2
votes

I am attempting to perform Multi-GPU training with the TensorFlow Object Detection API.

What I see in my NVIDIA-SMI is that only 1 GPU is actually being utilized. The other 3 GPUs that are provided have the GPU process loaded to them, but memory usage is at 300MB and utilization sits at 0% at all times

I am using the SSD MobileNetV1 based network pretrained on COCO and then training it with my custom dataset.

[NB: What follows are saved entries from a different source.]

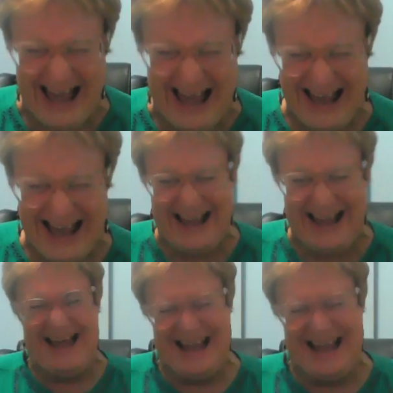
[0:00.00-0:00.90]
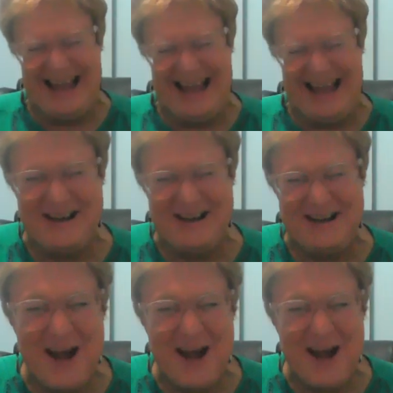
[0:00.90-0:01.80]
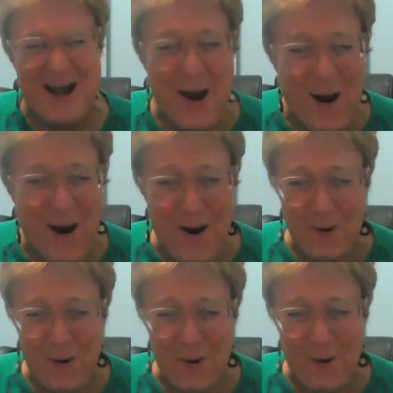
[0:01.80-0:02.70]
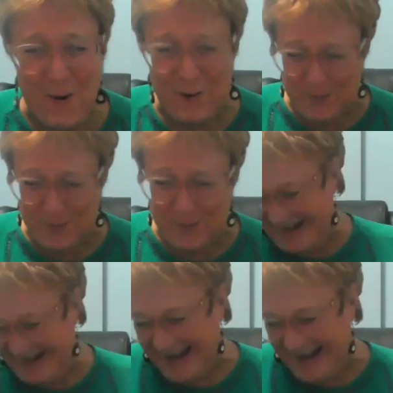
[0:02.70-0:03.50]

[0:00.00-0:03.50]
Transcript: I was going to take 2 weeks off. I was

I expect that when I provide Tensorflow with more GPUs, the framework will actually use them to speed up training.

2
If you use tf.estimator, you can have multi-gpu mode, if you use low-level API, you need to place ops on GPUs manually, I recommend you see the tf.estimator documents.Hamed

2 Answers

2
votes

For Tensorflow 2.2.0 Object Detection API, when you are running model_main_tf2.py, enable this flags:

python model_main_tf2.py --num_workers=2

for any integer for --num_workers > 1, tensorflow uses all available gpus, if you want to use only some of the gpus, you have to edit this model_main_tf2.py file where it specifies the strategy while keeping the num_workers in default 1. This for example, uses first and second gpu of the machine:

strategy = tf.distribute.MirroredStrategy(devices=["/gpu:0", "/gpu:1"])
0
votes

Unfortunalety, it is not possible at the moment. You can run multi GPU inference as described here: https://github.com/tensorflow/models/issues/6611#issuecomment-508507576 . But for training purposes it is not possible. I heard that the devs are working on a migration to keras as bas. This could enable multi gpu training.